§ Task objective:
Your response should consist solely of the lines from the one containing "[17:10.50-17:11.40]" through the final line of the entries, repeated exactly.
--
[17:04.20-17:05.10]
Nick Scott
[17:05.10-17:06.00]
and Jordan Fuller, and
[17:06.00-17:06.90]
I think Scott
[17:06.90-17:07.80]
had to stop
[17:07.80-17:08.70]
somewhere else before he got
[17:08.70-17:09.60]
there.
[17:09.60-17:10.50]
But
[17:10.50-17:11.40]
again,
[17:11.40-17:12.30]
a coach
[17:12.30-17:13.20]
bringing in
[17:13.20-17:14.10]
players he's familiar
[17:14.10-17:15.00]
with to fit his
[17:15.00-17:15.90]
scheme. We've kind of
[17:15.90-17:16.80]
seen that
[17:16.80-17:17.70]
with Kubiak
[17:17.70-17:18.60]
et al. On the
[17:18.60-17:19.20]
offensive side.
--
§ Solved exercise:
[17:10.50-17:11.40]
again,
[17:11.40-17:12.30]
a coach
[17:12.30-17:13.20]
bringing in
[17:13.20-17:14.10]
players he's familiar
[17:14.10-17:15.00]
with to fit his
[17:15.00-17:15.90]
scheme. We've kind of
[17:15.90-17:16.80]
seen that
[17:16.80-17:17.70]
with Kubiak
[17:17.70-17:18.60]
et al. On the
[17:18.60-17:19.20]
offensive side.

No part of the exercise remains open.